=== Work order ===
Which lines run from the line with "[1857.04-1857.44s]" to the end of the entries? Write out exactly those, leaving out the pictures.

=== Task inputs ===
>>>
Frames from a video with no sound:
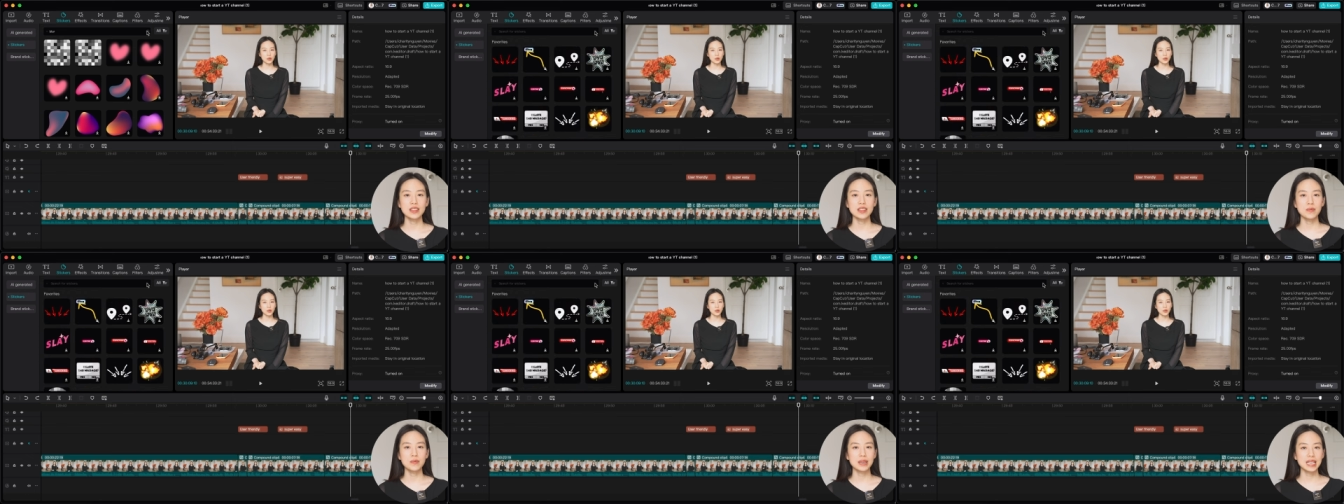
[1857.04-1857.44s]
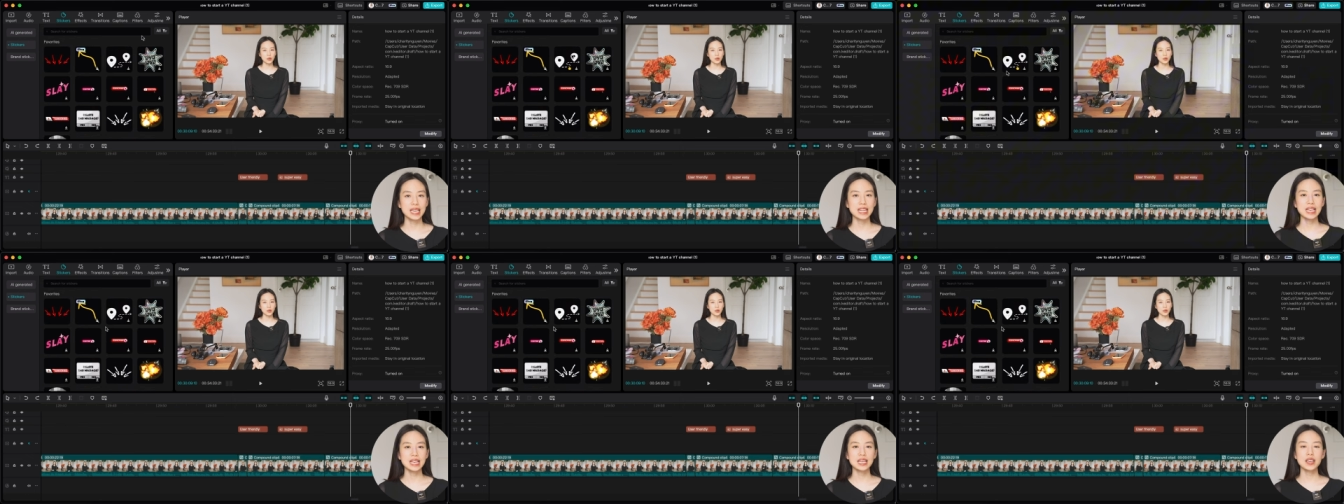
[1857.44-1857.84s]
In the
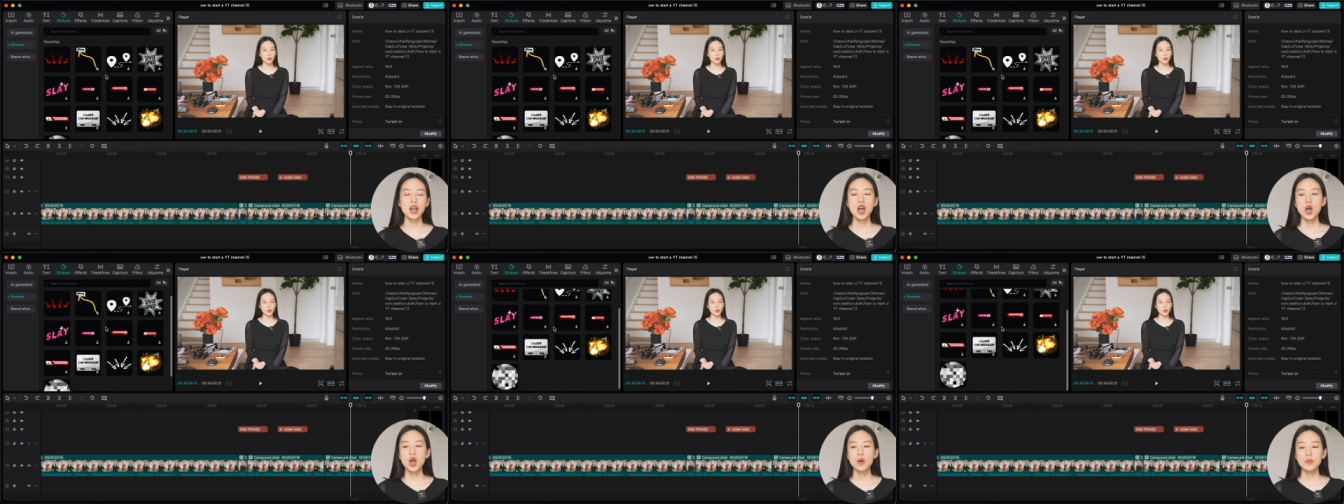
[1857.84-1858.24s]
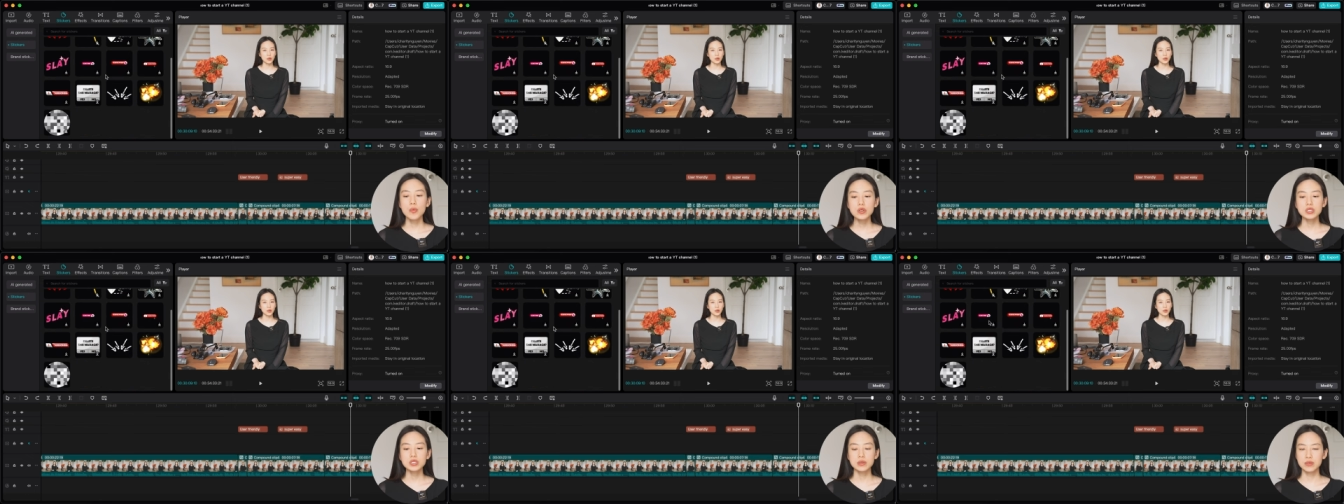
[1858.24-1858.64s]
beginning,
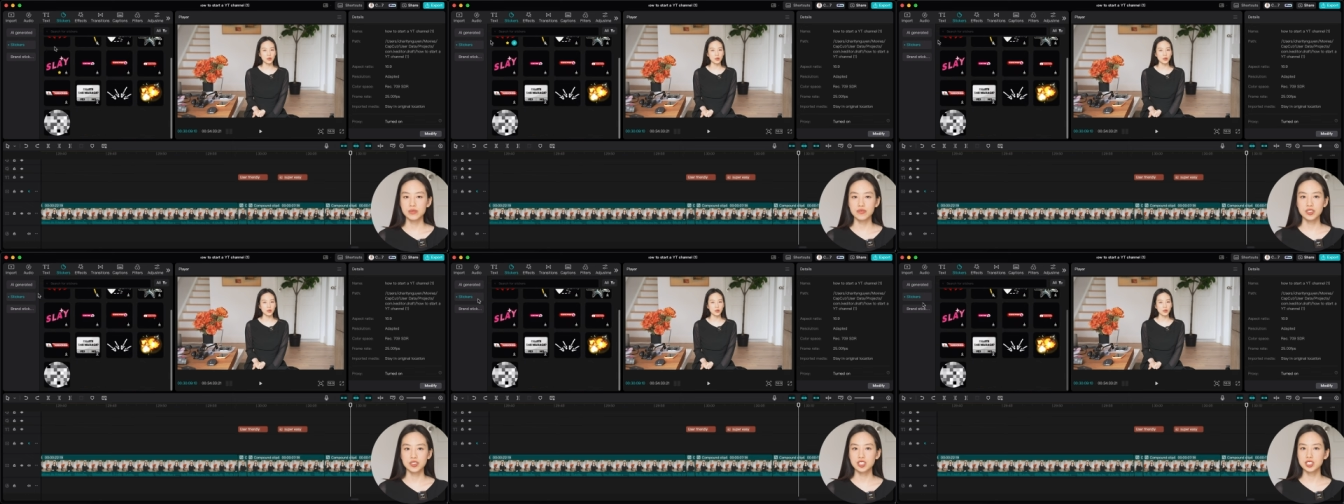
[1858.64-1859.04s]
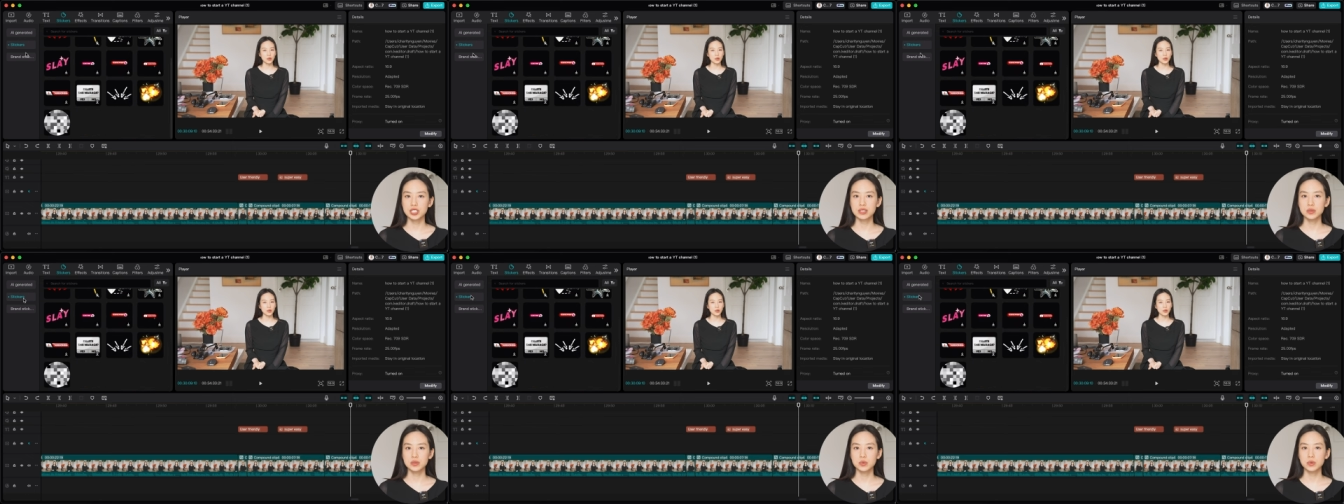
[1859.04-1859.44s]
most of the
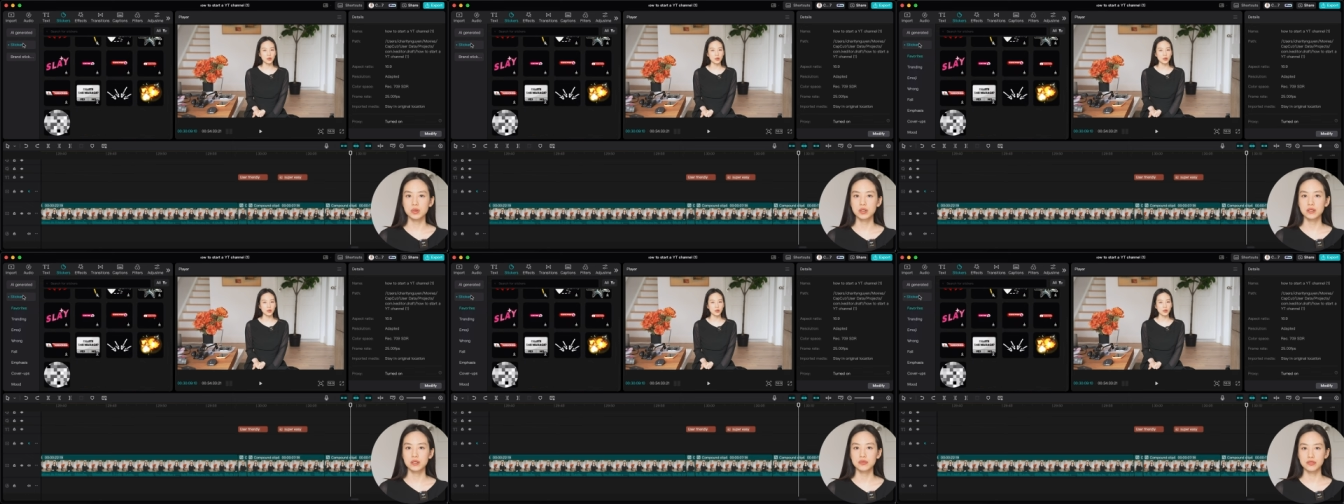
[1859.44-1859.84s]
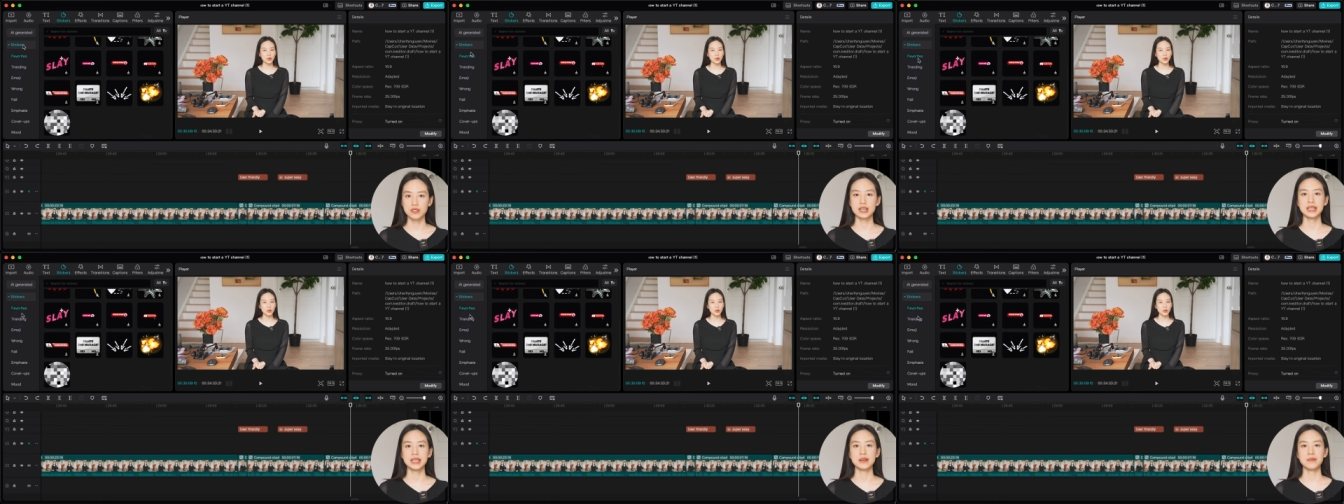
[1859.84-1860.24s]
features were
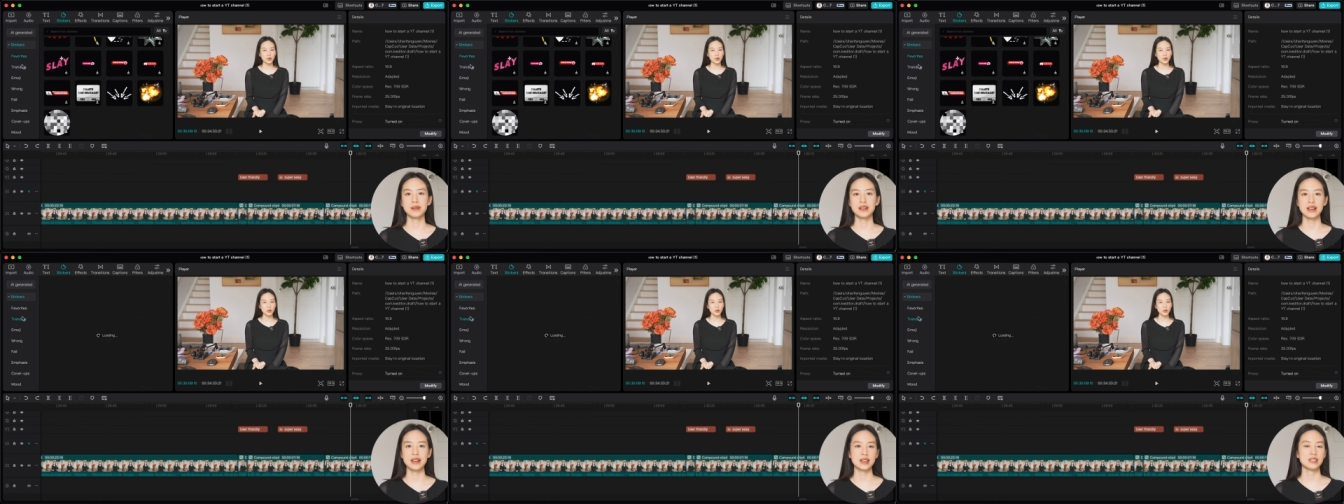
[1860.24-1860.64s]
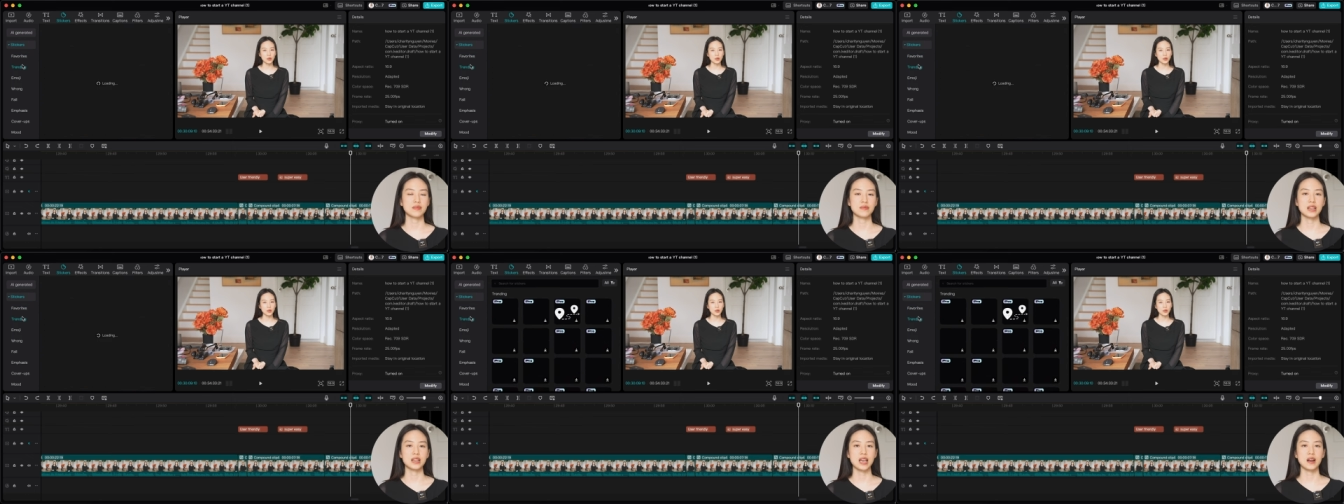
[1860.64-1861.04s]
free, but as
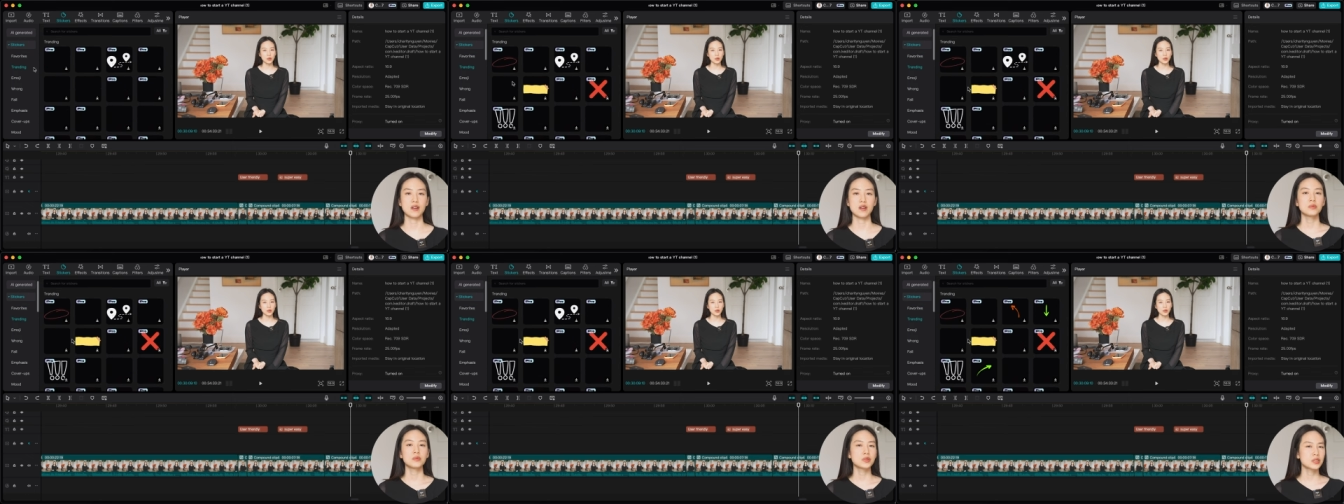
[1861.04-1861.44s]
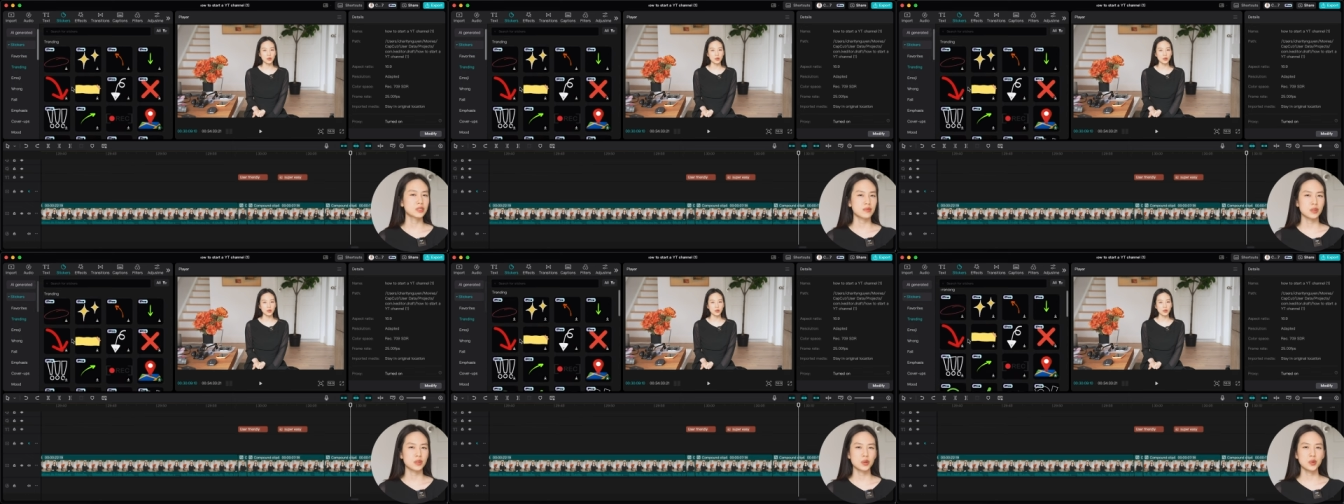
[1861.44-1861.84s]
of now,
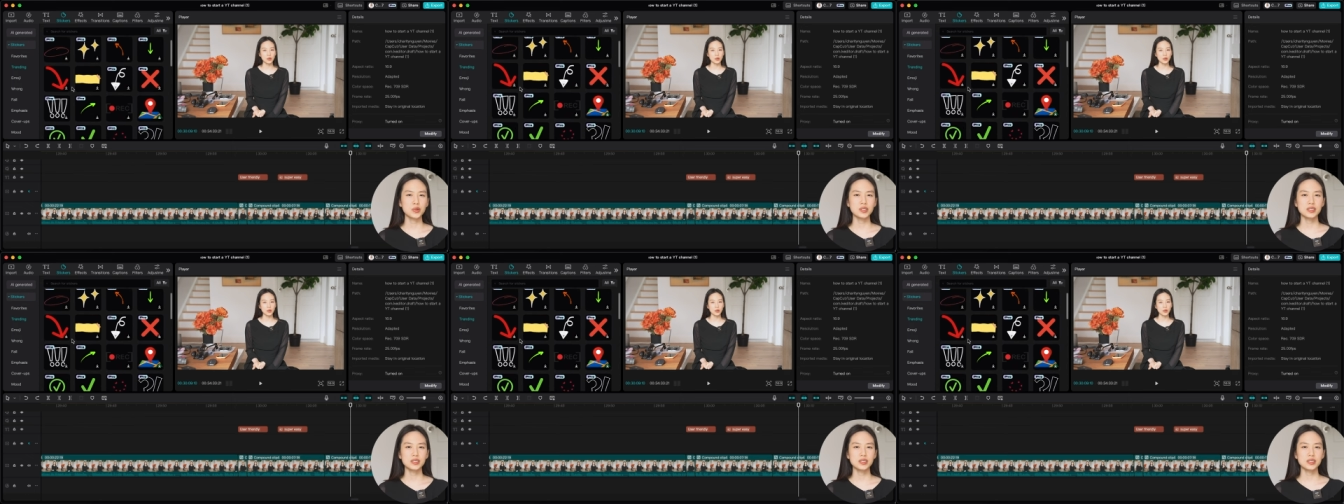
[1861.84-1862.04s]
most of the good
<<<
=== Written solution ===
[1857.04-1857.44s]
[1857.44-1857.84s]
In the
[1857.84-1858.24s]
[1858.24-1858.64s]
beginning,
[1858.64-1859.04s]
[1859.04-1859.44s]
most of the
[1859.44-1859.84s]
[1859.84-1860.24s]
features were
[1860.24-1860.64s]
[1860.64-1861.04s]
free, but as
[1861.04-1861.44s]
[1861.44-1861.84s]
of now,
[1861.84-1862.04s]
most of the good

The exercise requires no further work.